**About this task:** Could you write out every record below exactly, leaving out any pictures?

Stored data entries
* * * * * * *
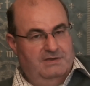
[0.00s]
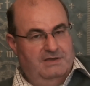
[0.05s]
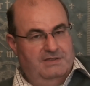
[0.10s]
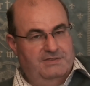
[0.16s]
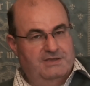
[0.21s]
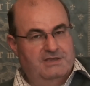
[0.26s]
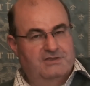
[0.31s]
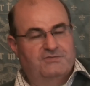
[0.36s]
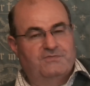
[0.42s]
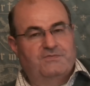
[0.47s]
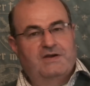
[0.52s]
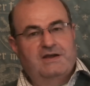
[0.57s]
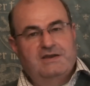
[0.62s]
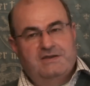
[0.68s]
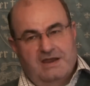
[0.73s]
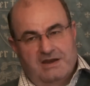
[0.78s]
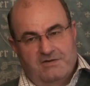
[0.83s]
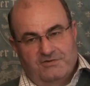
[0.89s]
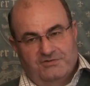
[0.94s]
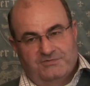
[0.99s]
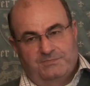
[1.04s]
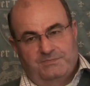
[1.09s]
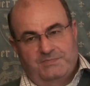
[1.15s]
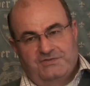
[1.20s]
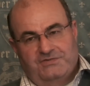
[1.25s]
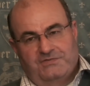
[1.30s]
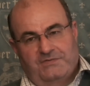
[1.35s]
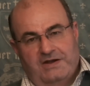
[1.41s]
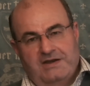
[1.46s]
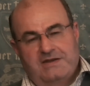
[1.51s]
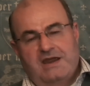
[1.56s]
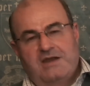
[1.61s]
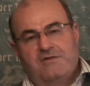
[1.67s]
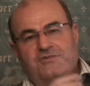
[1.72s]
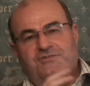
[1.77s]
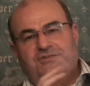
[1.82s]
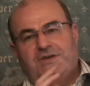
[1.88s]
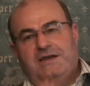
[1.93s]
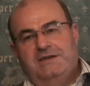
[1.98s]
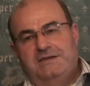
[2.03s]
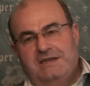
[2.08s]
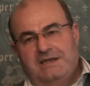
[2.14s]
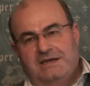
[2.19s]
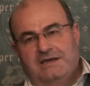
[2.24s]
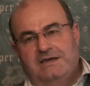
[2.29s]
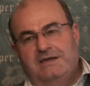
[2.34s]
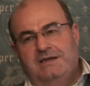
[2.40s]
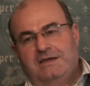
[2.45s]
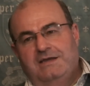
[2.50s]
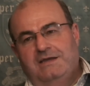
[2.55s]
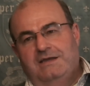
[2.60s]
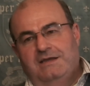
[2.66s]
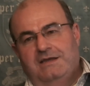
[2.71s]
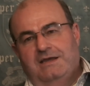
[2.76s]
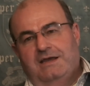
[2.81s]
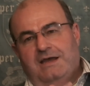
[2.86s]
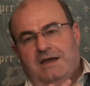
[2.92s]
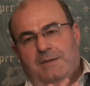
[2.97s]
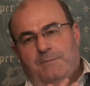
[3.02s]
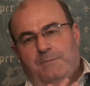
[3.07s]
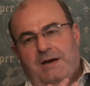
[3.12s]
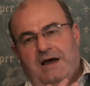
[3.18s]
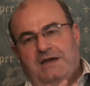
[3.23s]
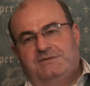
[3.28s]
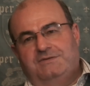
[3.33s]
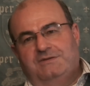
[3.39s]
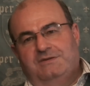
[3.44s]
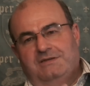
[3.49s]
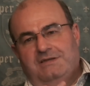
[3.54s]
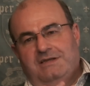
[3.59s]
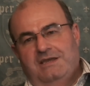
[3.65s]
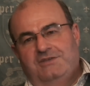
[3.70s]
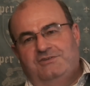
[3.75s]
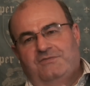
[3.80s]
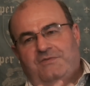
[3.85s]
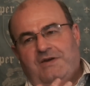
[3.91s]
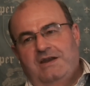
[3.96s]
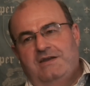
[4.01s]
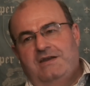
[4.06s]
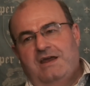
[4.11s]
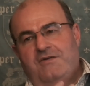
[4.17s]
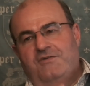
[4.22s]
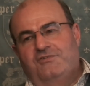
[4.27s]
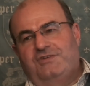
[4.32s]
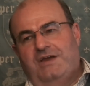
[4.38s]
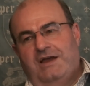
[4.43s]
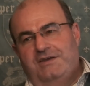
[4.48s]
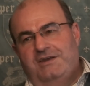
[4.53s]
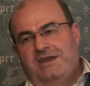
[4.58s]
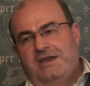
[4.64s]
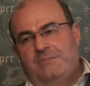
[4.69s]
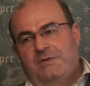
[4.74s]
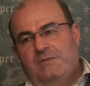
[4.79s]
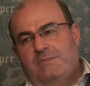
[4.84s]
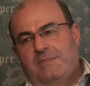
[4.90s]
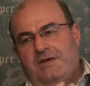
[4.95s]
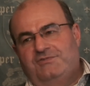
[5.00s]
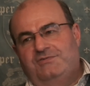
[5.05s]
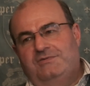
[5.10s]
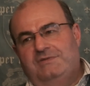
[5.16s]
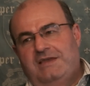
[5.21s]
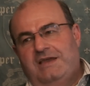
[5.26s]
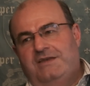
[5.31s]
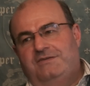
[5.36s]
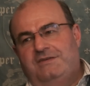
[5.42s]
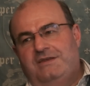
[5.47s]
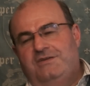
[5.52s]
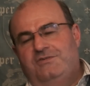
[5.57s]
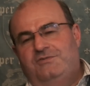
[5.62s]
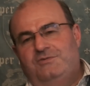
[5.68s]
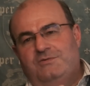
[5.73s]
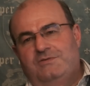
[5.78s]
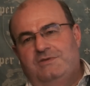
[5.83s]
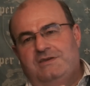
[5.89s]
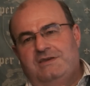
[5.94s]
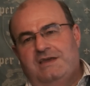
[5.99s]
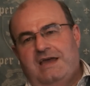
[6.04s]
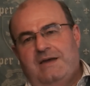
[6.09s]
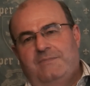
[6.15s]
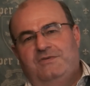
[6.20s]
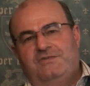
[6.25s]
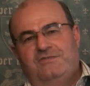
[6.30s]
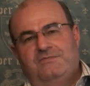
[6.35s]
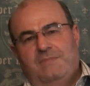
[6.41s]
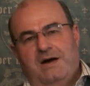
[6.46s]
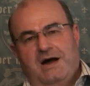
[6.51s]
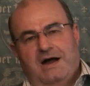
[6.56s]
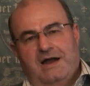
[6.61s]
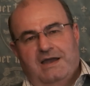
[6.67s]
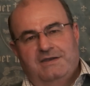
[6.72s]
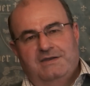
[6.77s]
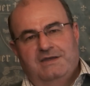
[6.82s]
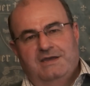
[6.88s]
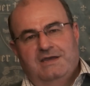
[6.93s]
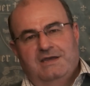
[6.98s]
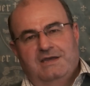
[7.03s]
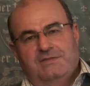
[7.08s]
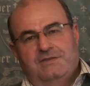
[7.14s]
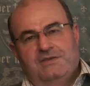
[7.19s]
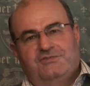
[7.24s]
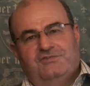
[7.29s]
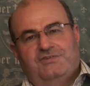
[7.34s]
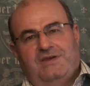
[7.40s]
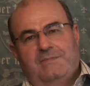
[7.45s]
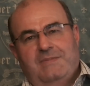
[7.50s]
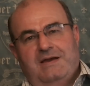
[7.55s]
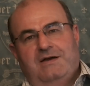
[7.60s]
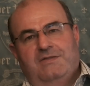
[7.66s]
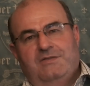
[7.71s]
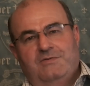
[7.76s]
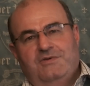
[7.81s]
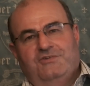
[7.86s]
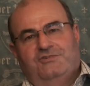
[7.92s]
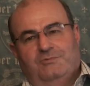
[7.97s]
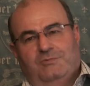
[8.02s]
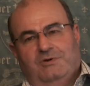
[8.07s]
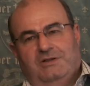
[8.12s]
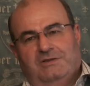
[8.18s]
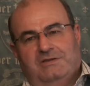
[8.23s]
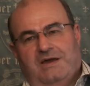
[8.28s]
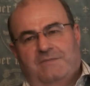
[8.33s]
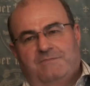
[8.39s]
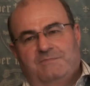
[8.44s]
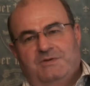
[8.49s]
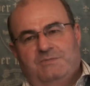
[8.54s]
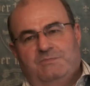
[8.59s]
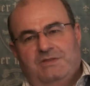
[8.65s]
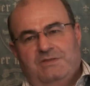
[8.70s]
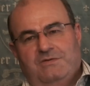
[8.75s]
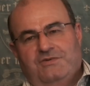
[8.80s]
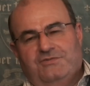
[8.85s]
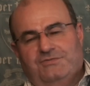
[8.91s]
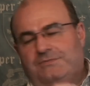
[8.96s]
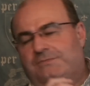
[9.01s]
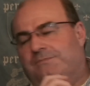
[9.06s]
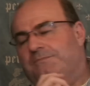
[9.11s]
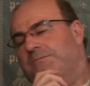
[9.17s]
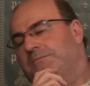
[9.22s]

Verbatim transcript: So I think it's a very dangerous idea, but we mustn't get into the habit of mind that somehow there is a world government when there isn't.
* * * * * * *
**Exercise result:**
[0.00s]
[0.05s]
[0.10s]
[0.16s]
[0.21s]
[0.26s]
[0.31s]
[0.36s]
[0.42s]
[0.47s]
[0.52s]
[0.57s]
[0.62s]
[0.68s]
[0.73s]
[0.78s]
[0.83s]
[0.89s]
[0.94s]
[0.99s]
[1.04s]
[1.09s]
[1.15s]
[1.20s]
[1.25s]
[1.30s]
[1.35s]
[1.41s]
[1.46s]
[1.51s]
[1.56s]
[1.61s]
[1.67s]
[1.72s]
[1.77s]
[1.82s]
[1.88s]
[1.93s]
[1.98s]
[2.03s]
[2.08s]
[2.14s]
[2.19s]
[2.24s]
[2.29s]
[2.34s]
[2.40s]
[2.45s]
[2.50s]
[2.55s]
[2.60s]
[2.66s]
[2.71s]
[2.76s]
[2.81s]
[2.86s]
[2.92s]
[2.97s]
[3.02s]
[3.07s]
[3.12s]
[3.18s]
[3.23s]
[3.28s]
[3.33s]
[3.39s]
[3.44s]
[3.49s]
[3.54s]
[3.59s]
[3.65s]
[3.70s]
[3.75s]
[3.80s]
[3.85s]
[3.91s]
[3.96s]
[4.01s]
[4.06s]
[4.11s]
[4.17s]
[4.22s]
[4.27s]
[4.32s]
[4.38s]
[4.43s]
[4.48s]
[4.53s]
[4.58s]
[4.64s]
[4.69s]
[4.74s]
[4.79s]
[4.84s]
[4.90s]
[4.95s]
[5.00s]
[5.05s]
[5.10s]
[5.16s]
[5.21s]
[5.26s]
[5.31s]
[5.36s]
[5.42s]
[5.47s]
[5.52s]
[5.57s]
[5.62s]
[5.68s]
[5.73s]
[5.78s]
[5.83s]
[5.89s]
[5.94s]
[5.99s]
[6.04s]
[6.09s]
[6.15s]
[6.20s]
[6.25s]
[6.30s]
[6.35s]
[6.41s]
[6.46s]
[6.51s]
[6.56s]
[6.61s]
[6.67s]
[6.72s]
[6.77s]
[6.82s]
[6.88s]
[6.93s]
[6.98s]
[7.03s]
[7.08s]
[7.14s]
[7.19s]
[7.24s]
[7.29s]
[7.34s]
[7.40s]
[7.45s]
[7.50s]
[7.55s]
[7.60s]
[7.66s]
[7.71s]
[7.76s]
[7.81s]
[7.86s]
[7.92s]
[7.97s]
[8.02s]
[8.07s]
[8.12s]
[8.18s]
[8.23s]
[8.28s]
[8.33s]
[8.39s]
[8.44s]
[8.49s]
[8.54s]
[8.59s]
[8.65s]
[8.70s]
[8.75s]
[8.80s]
[8.85s]
[8.91s]
[8.96s]
[9.01s]
[9.06s]
[9.11s]
[9.17s]
[9.22s]

Verbatim transcript: So I think it's a very dangerous idea, but we mustn't get into the habit of mind that somehow there is a world government when there isn't.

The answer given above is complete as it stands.